DATA SHOWN:
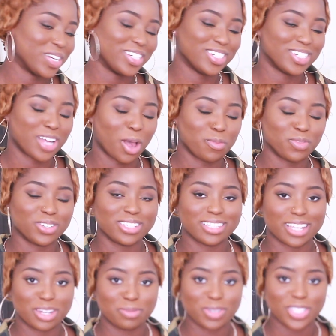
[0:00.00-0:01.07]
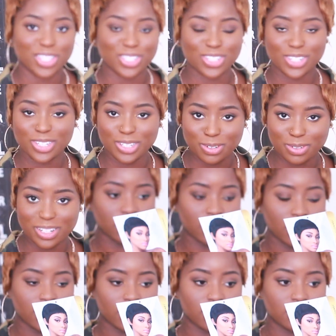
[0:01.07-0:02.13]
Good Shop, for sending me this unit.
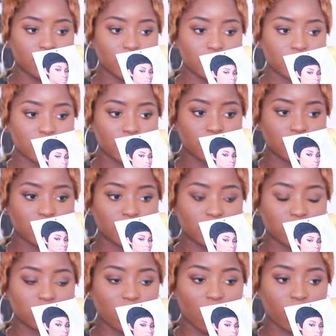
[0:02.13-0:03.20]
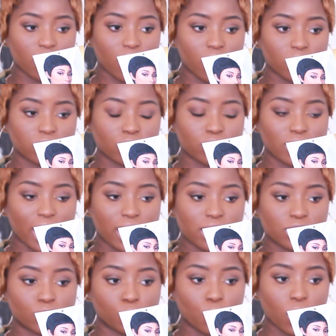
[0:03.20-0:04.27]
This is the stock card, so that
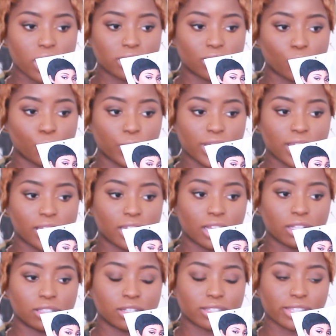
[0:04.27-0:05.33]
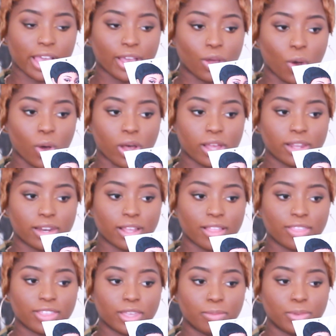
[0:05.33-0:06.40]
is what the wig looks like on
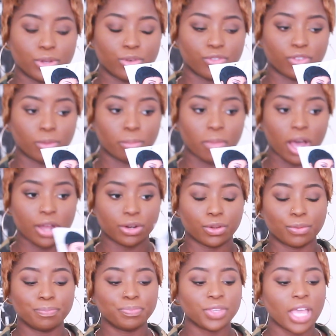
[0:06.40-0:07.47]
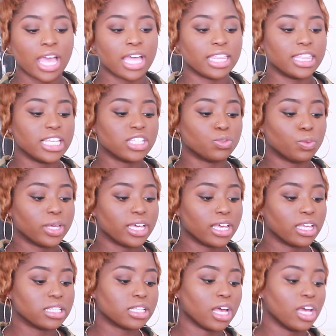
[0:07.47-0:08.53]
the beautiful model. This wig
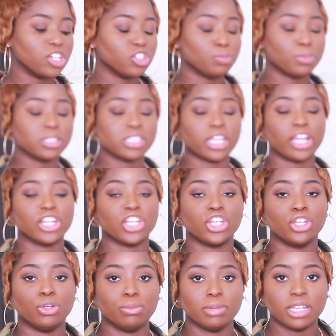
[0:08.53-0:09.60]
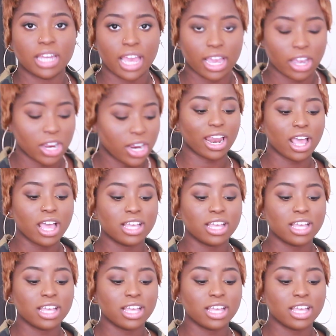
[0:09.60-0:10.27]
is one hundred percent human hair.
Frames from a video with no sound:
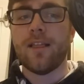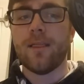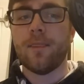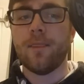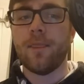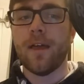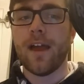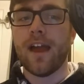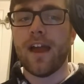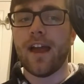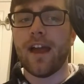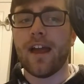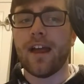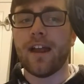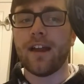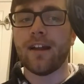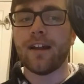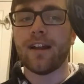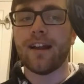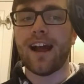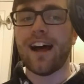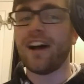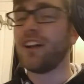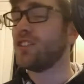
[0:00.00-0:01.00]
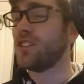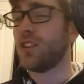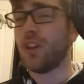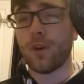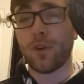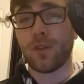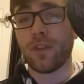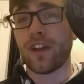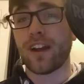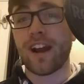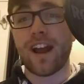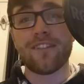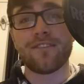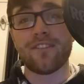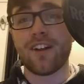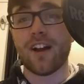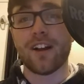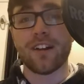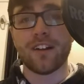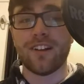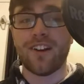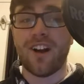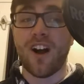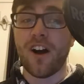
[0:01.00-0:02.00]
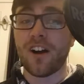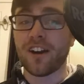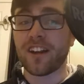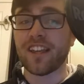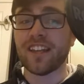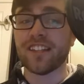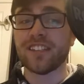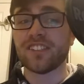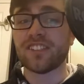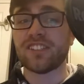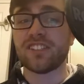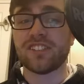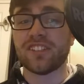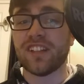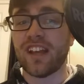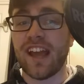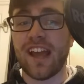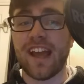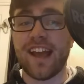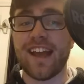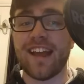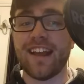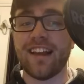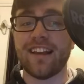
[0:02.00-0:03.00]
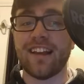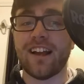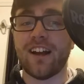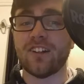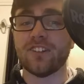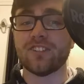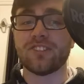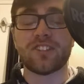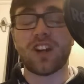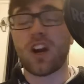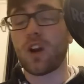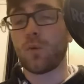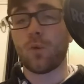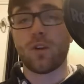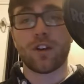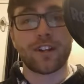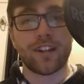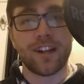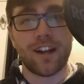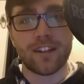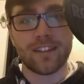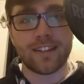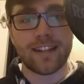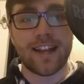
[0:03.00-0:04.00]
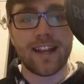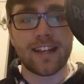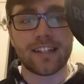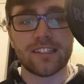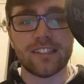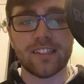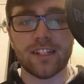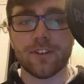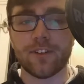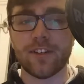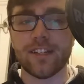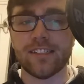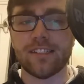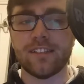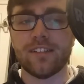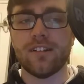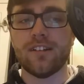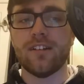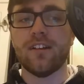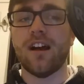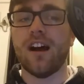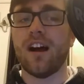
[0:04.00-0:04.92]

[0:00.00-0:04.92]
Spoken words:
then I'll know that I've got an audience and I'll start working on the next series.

EXERCISE REQUIREMENTS:
From the records above, return exactly the lines running from the one that contains "[0:03.20-0:04.27]" down to the one that contains "[0:00.00-0:04.92]", both included, without any pictures.

EXERCISE RESPONSE:
[0:03.20-0:04.27]
This is the stock card, so that
[0:04.27-0:05.33]
[0:05.33-0:06.40]
is what the wig looks like on
[0:06.40-0:07.47]
[0:07.47-0:08.53]
the beautiful model. This wig
[0:08.53-0:09.60]
[0:09.60-0:10.27]
is one hundred percent human hair.
Frames from a video with no sound:
[0:00.00-0:01.00]
[0:01.00-0:02.00]
[0:02.00-0:03.00]
[0:03.00-0:04.00]
[0:04.00-0:04.92]

[0:00.00-0:04.92]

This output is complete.